Cutting through the bullshit.

Monday, 4 June 2007

Why single out China?

Today’s Independent carries a brilliant defense by biologist and secretary of the British Committee for the Universities of Palestine, Steven Rose, of the University and College Union annual congress resolution ‘to organise a campus tour for Palestinian academic trade unionists to explain why they had called for an academic and cultural boycott of Israel, and to encourage UCU members to consider the moral implications of links with Israeli universities’.

Here are some extracts.

Entirely suppressed in this harrumphing has been any thought about why Palestinian university teachers and their union, as well as all the NGOs in the Occupied Territories, have called for a boycott. Academic freedom, it appears, applies to Israelis but not Palestinians, whose universities have been arbitrarily closed, Bir Zeit for a full four years. Students and teachers have been killed or imprisoned. Attendance at university is made hazardous or impossible by the everyday imposition of checkpoints. Research is blocked by Israeli refusal to allow books or equipment to be imported.

Even within Israel itself, some universities sit on illegally expropriated land, Arab student unions are not recognised and there are increasing covert restrictions on Arab-Israelis (20 per cent of the population) entering university at all. No Israeli academic trade union or professional association has expressed solidarity with their Palestinian colleagues a few kilometres away across the wall, though the boycott call may finally encourage them to do so.

…If academic freedom means anything, it must be indivisible.

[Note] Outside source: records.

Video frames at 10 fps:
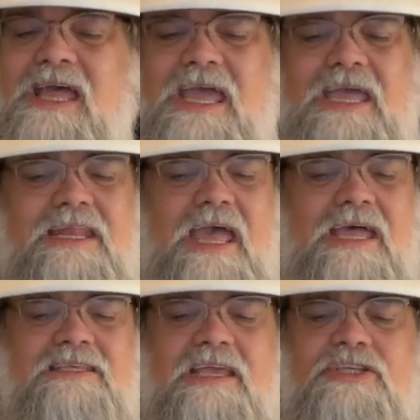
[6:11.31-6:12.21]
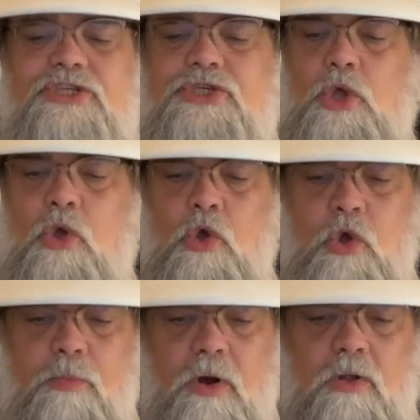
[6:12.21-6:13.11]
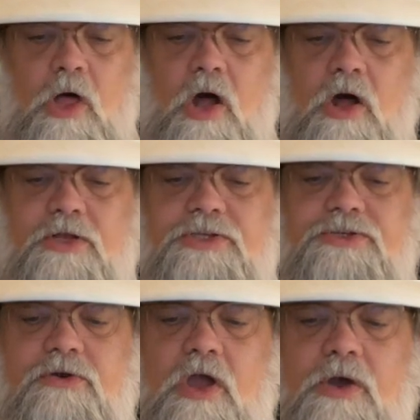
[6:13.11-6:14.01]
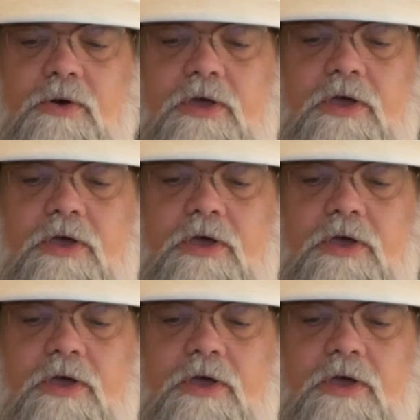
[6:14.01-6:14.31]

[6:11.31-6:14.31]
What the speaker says: It has a super long stroke.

And what are Palestinians to make of the uncensured insistence by senior Israeli academics that their family size constitutes a demographic threat to the Jewish state?

…Why pick on Israel, we are asked…No one asks those campaigning against China's occupation of Tibet why not Israel or Darfur?...The issue is not "Why Israel?" but "Why not Israel?" Yet the secular western press, so willing to express discomfort with states that describe themselves as "Islamic Republics" is seemingly untroubled by the ethnic assumptions underlying the claims of a Jewish republic.

Further, it is precisely because Israel prides itself on its academic prowess (just as South Africa did of its sporting prowess) that the idea of an academic boycott is so painful…

Lurking behind the thinking of even well-meaning opponents of the boycott is that it is in some way anti-Semitic. This ignores the fact that the boycott is of Israeli institutions, not individuals (so it would affect the tiny number of Palestinian academics in Israeli institutions, but not a Jewish Israeli working in the UK or US). Second,… Even a cursory look at the signatories of the various boycott calls will show the large number of prominent Jewish figures among them. It really isn't good enough to attack the messenger as anti-Semitic or a self-hating Jew rather than deal with the message itself, that Israel's conduct is unacceptable.

In relation to this last point, Tony Greenstein has a piece on the Guardian’s ‘Comment is free’ blog inquiring into the question of who gets to speak on behalf of ‘the Jewish Community. The Union of Jewish Students (UJS) at the School of Oriental and African Studies in London has been trying to prevent a meeting that the Jewish Society had organised with speakers from Independent Jewish Voices.

including Brian Klug, Sir Geoffrey Bindman and Professors Donald Sassoon and Jacqueline Rose, the UJS sought to prevent the meeting on the grounds that it was "propaganda for a particular viewpoint". When this ploy failed, Simmons sought to "balance" the speakers' panel - something the UJS has never attempted with pro-Zionist speakers.